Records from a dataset

----

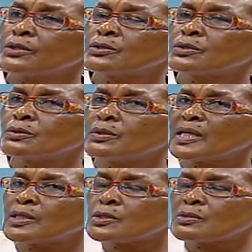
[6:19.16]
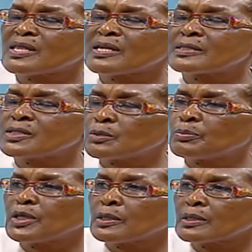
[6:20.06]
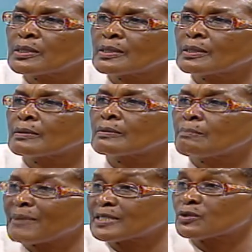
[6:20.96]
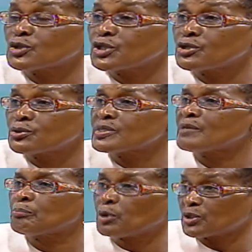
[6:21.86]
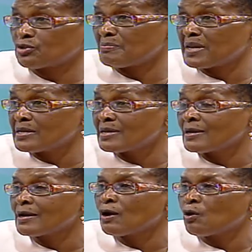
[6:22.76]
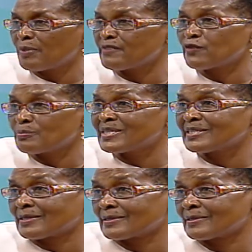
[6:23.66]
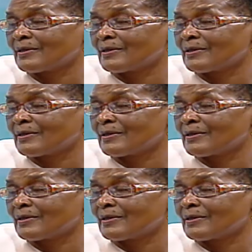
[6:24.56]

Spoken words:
to ensure that shipping must continue, the port remain open for business.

----

Repeat every record above exactly. The pictures do not belong in the copy.

■ **Problem solution**:
[6:19.16]
[6:20.06]
[6:20.96]
[6:21.86]
[6:22.76]
[6:23.66]
[6:24.56]

Spoken words:
to ensure that shipping must continue, the port remain open for business.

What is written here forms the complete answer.